[Dataset entries]
──────

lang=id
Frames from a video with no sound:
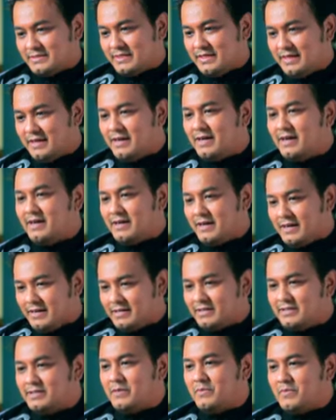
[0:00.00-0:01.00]
ya
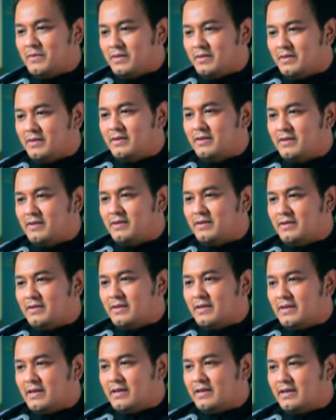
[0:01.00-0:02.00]
sama
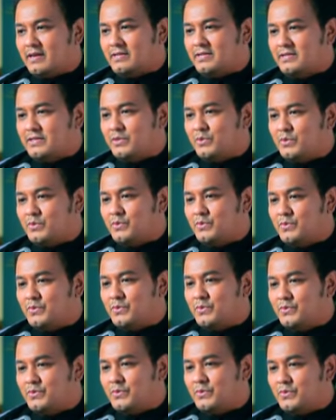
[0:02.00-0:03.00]
anak-anak situ
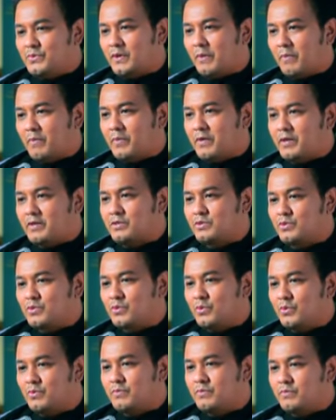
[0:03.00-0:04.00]
sampai
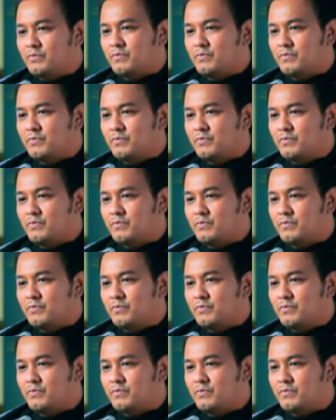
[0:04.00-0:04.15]
cukup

──────

What is being asked =
An exact reproduction of the data above is required, with every picture removed.

Exercise solution =
lang=id
Frames from a video with no sound:
[0:00.00-0:01.00]
ya
[0:01.00-0:02.00]
sama
[0:02.00-0:03.00]
anak-anak situ
[0:03.00-0:04.00]
sampai
[0:04.00-0:04.15]
cukup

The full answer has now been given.